Apart from the pictures, please restate every entry below exactly.

[Material for this exercise — start]

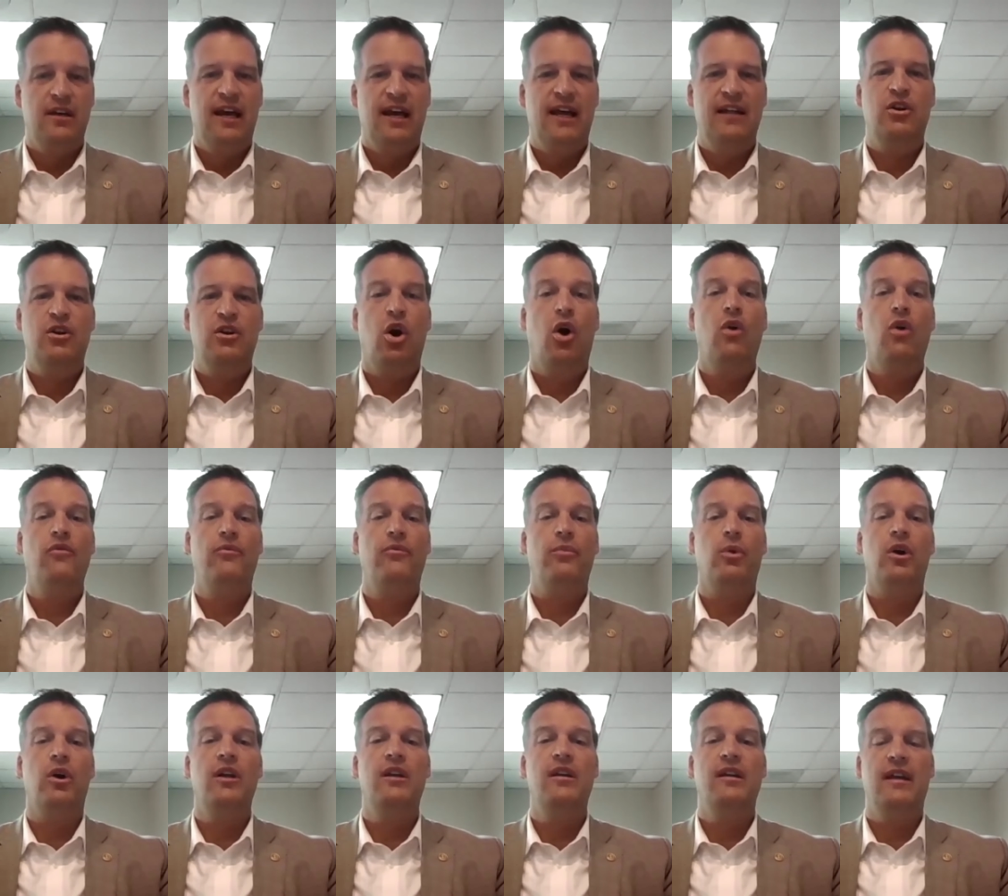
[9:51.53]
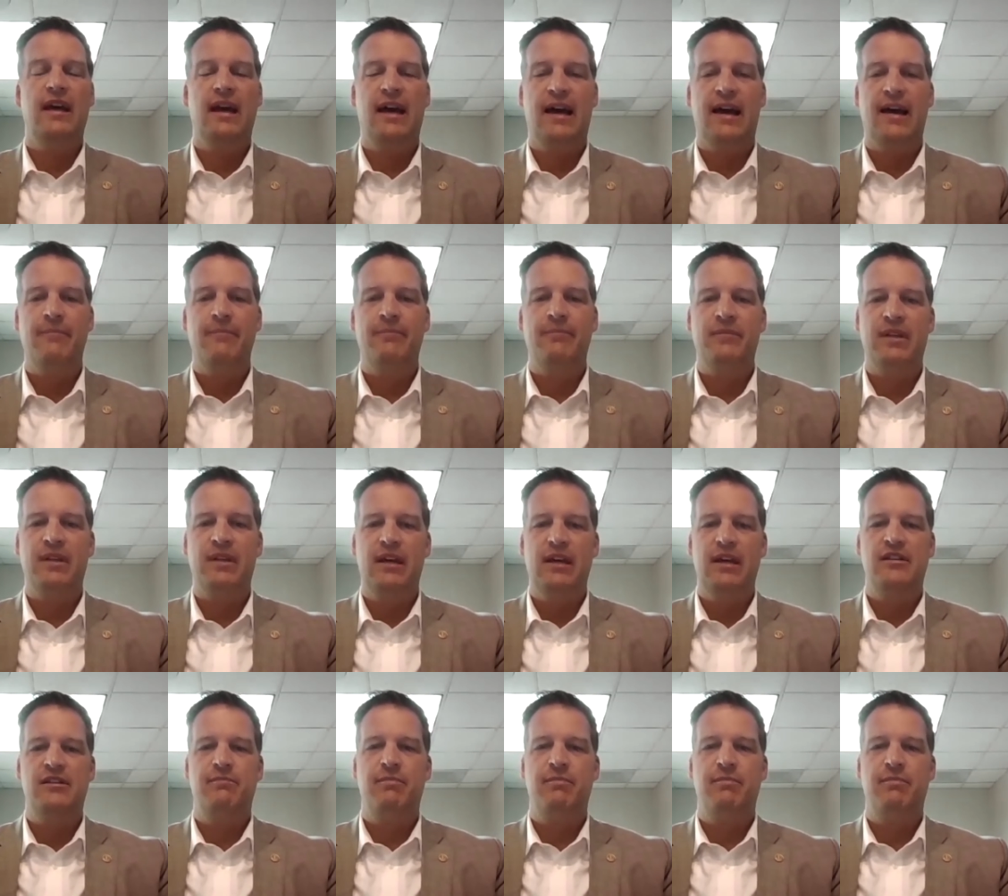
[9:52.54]
And Covewood um,
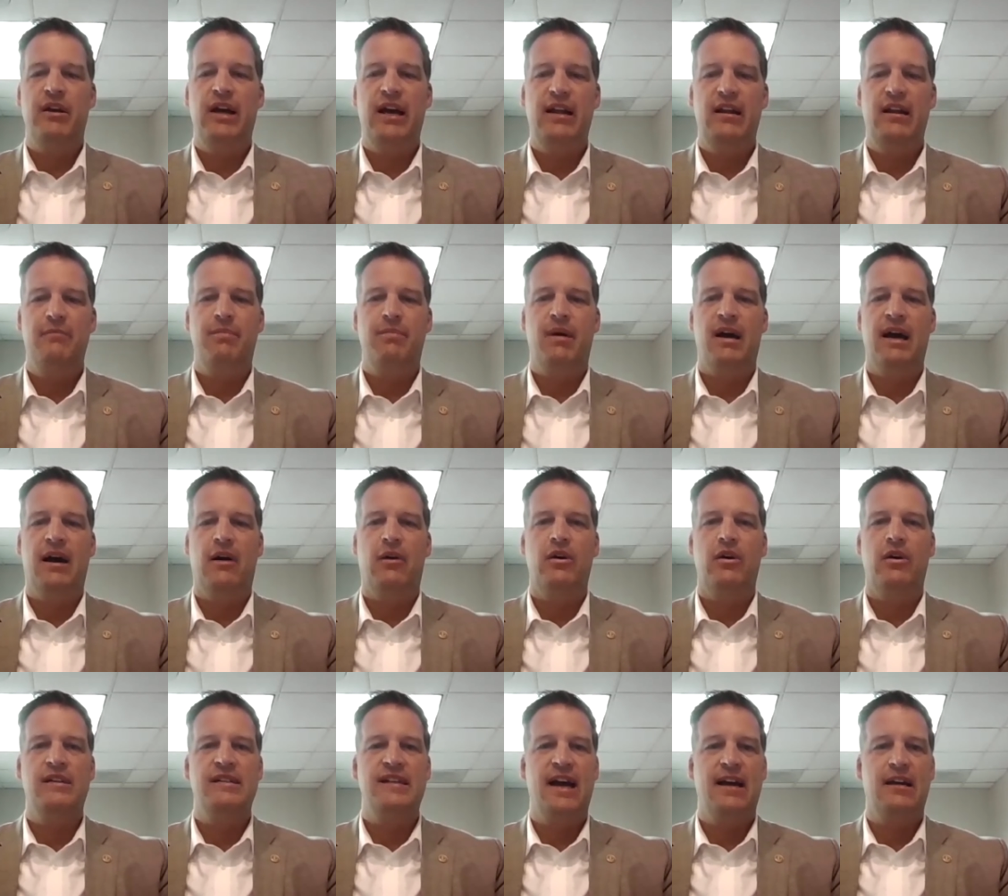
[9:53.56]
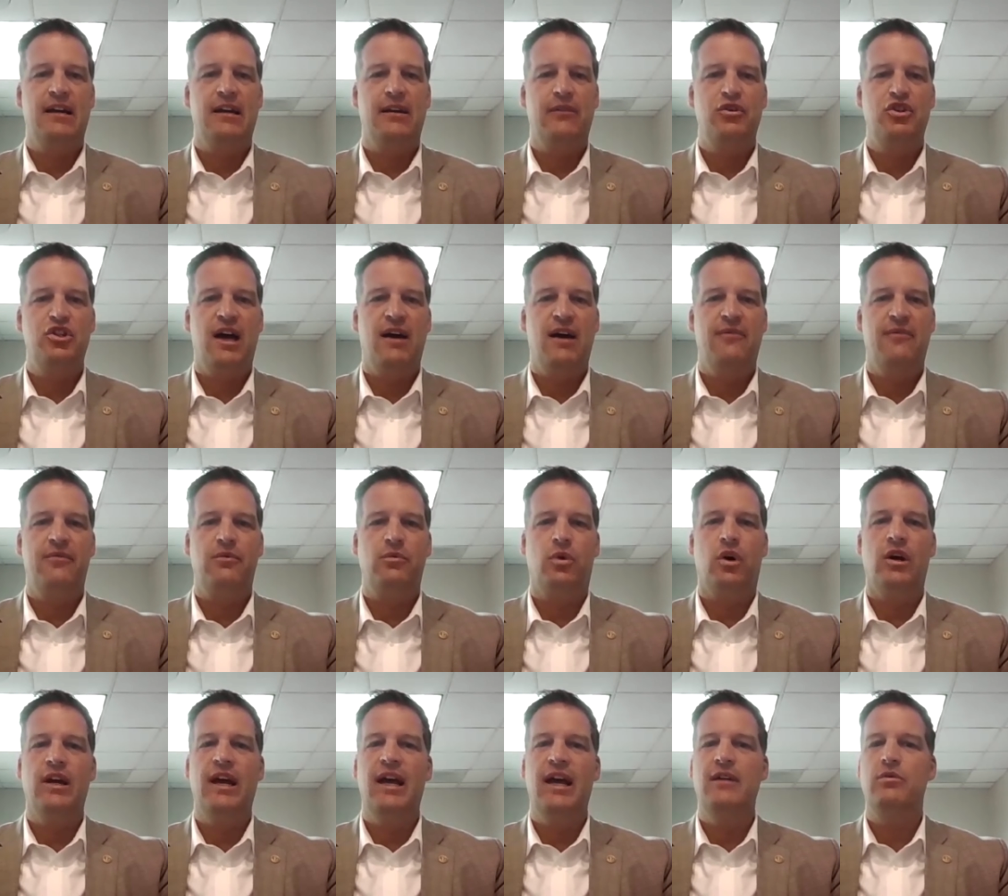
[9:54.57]
is spearheaded by our executive chef,
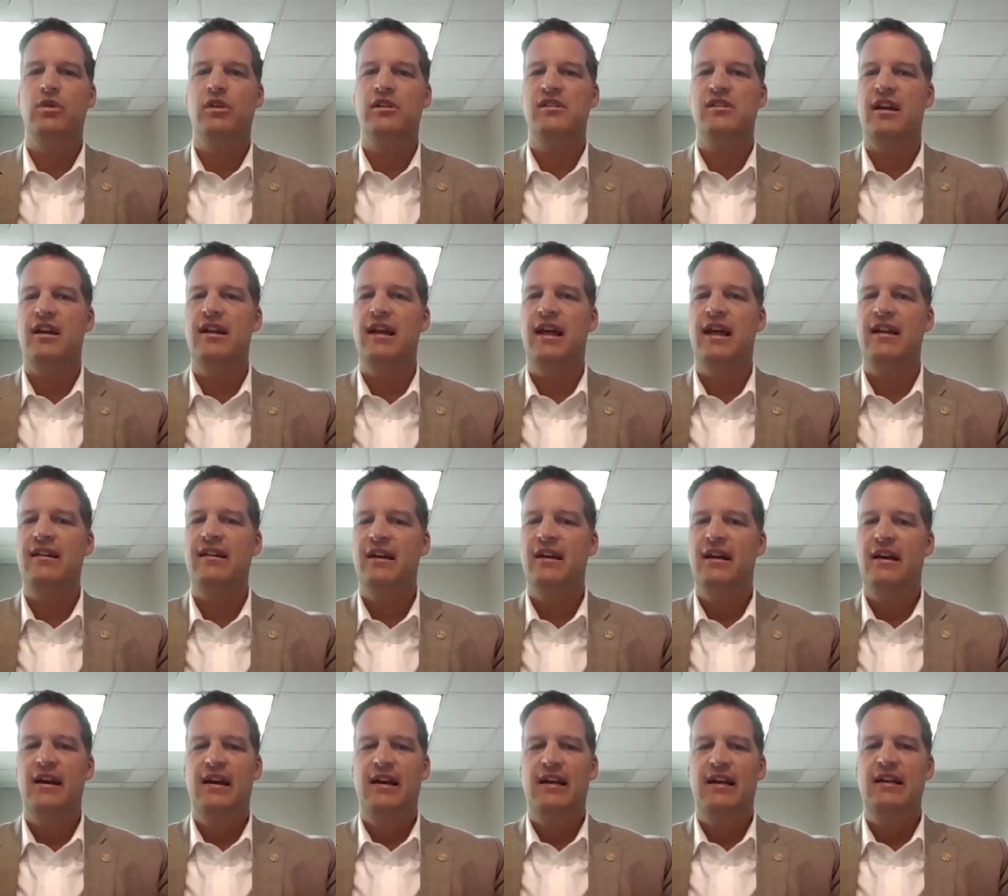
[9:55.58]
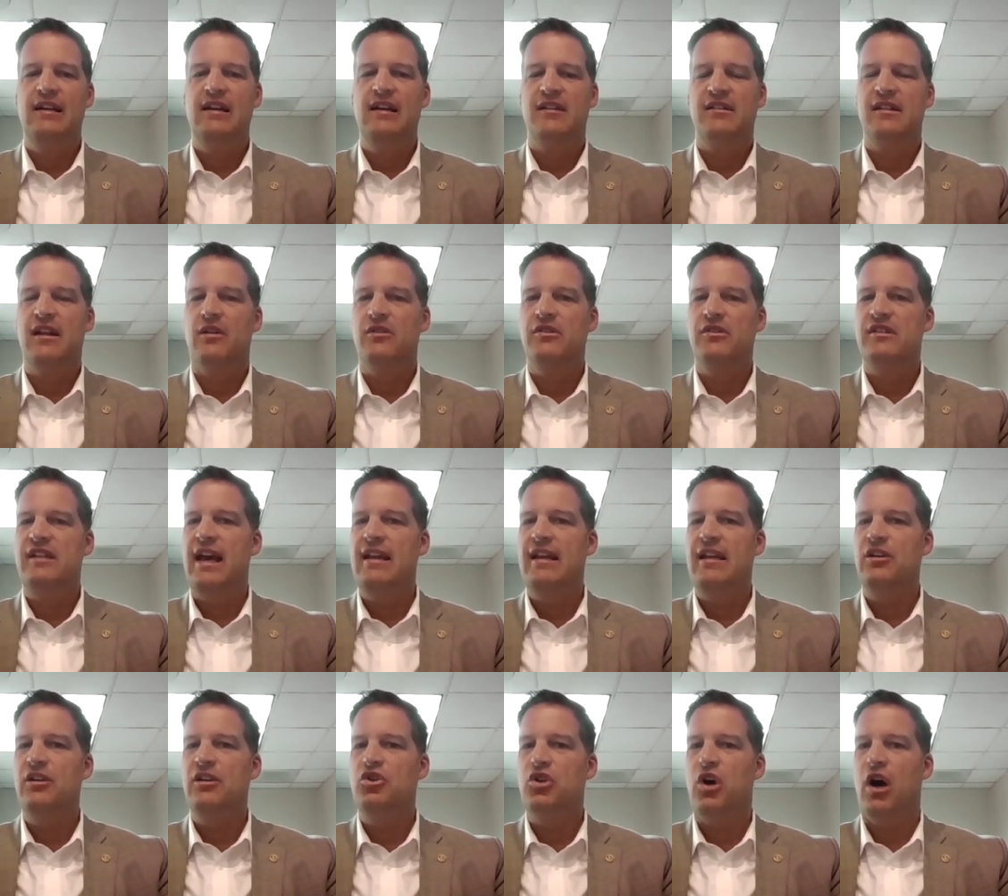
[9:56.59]
Roy Hendrickson, and he does an
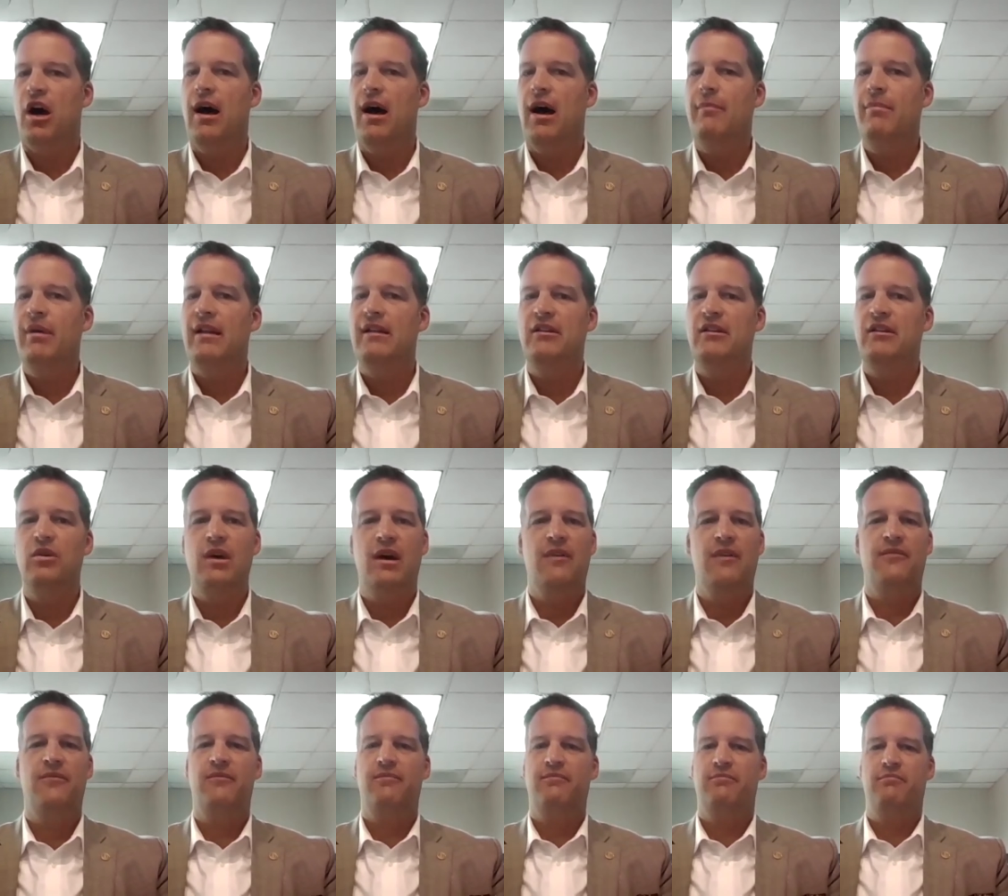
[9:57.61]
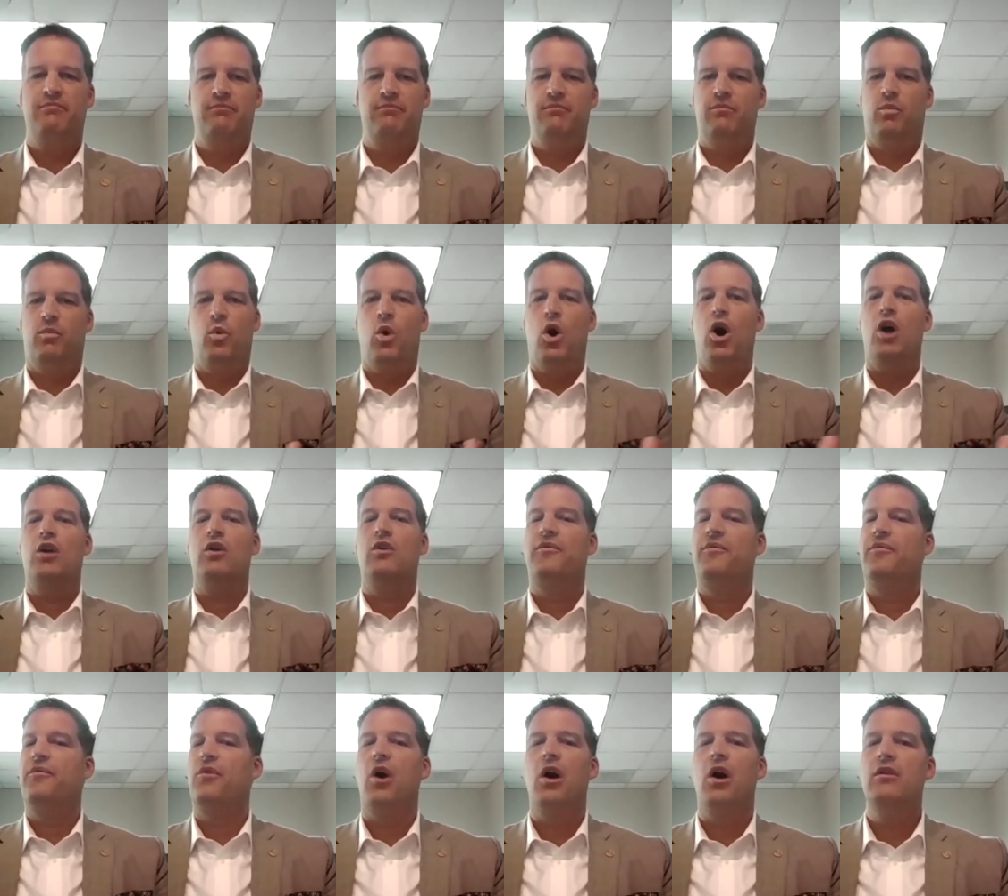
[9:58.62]
outstanding job. And you have
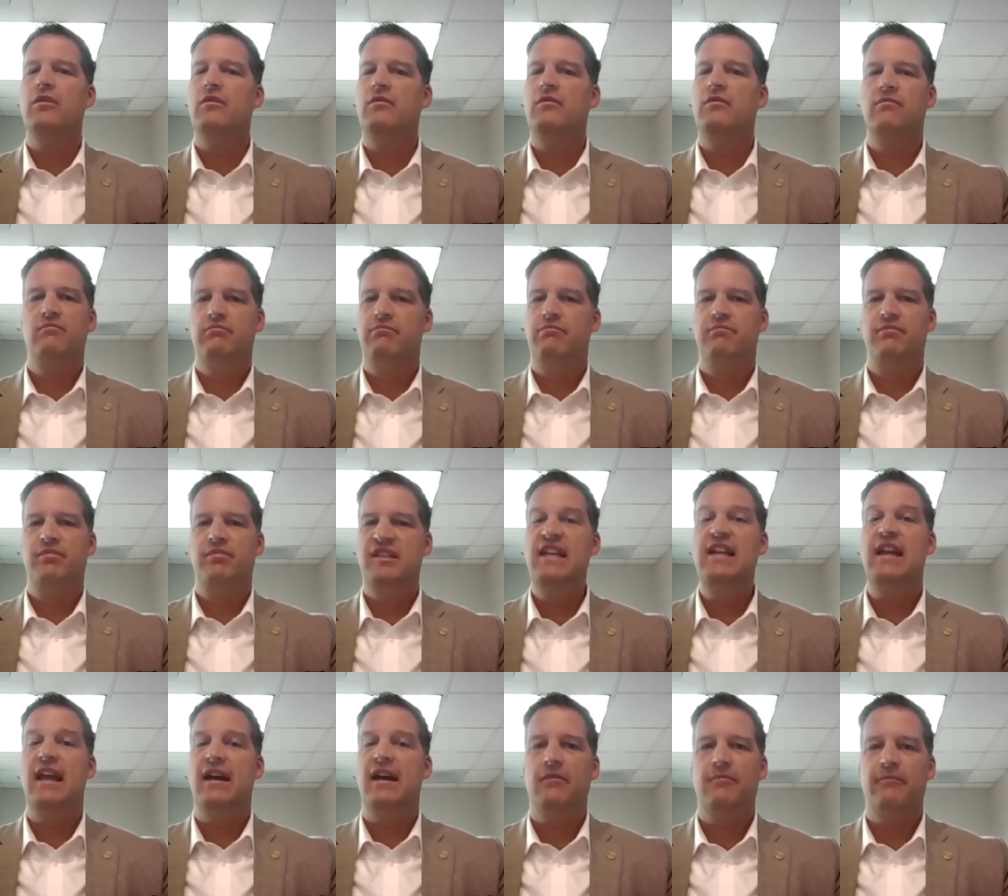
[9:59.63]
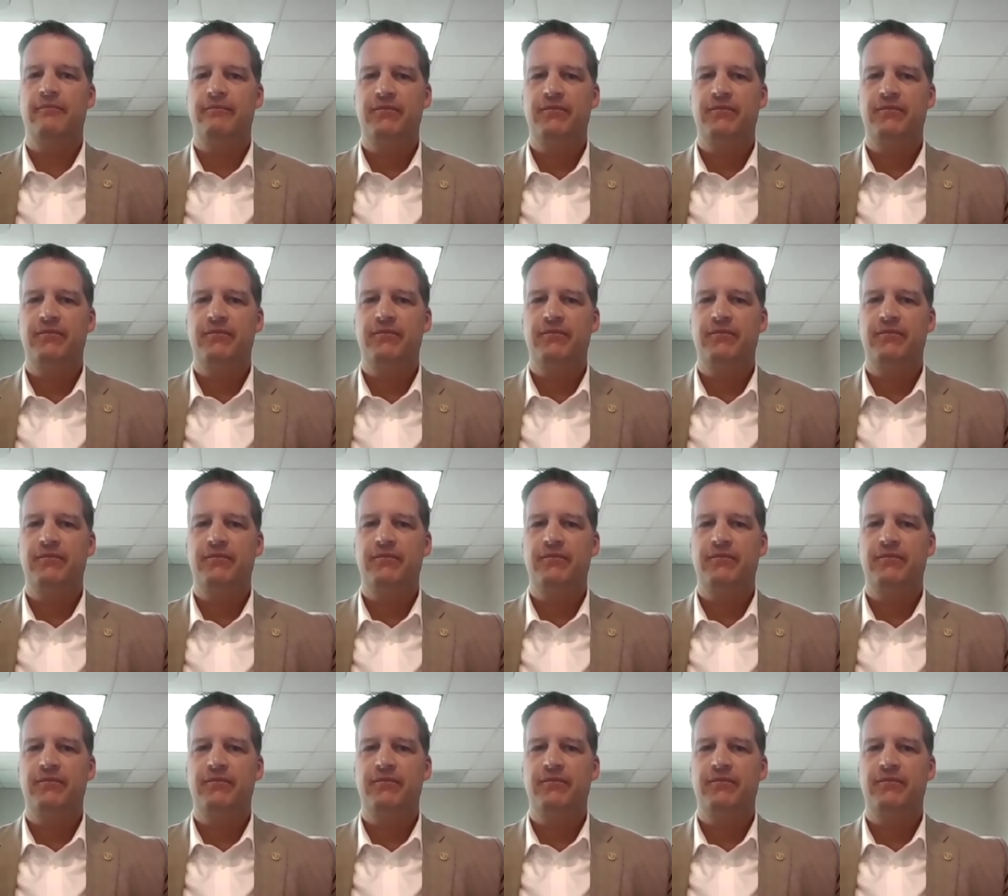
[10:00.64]
waterfront seating.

[Material for this exercise — finish]

**Task answer:**
[9:51.53]
[9:52.54]
And Covewood um,
[9:53.56]
[9:54.57]
is spearheaded by our executive chef,
[9:55.58]
[9:56.59]
Roy Hendrickson, and he does an
[9:57.61]
[9:58.62]
outstanding job. And you have
[9:59.63]
[10:00.64]
waterfront seating.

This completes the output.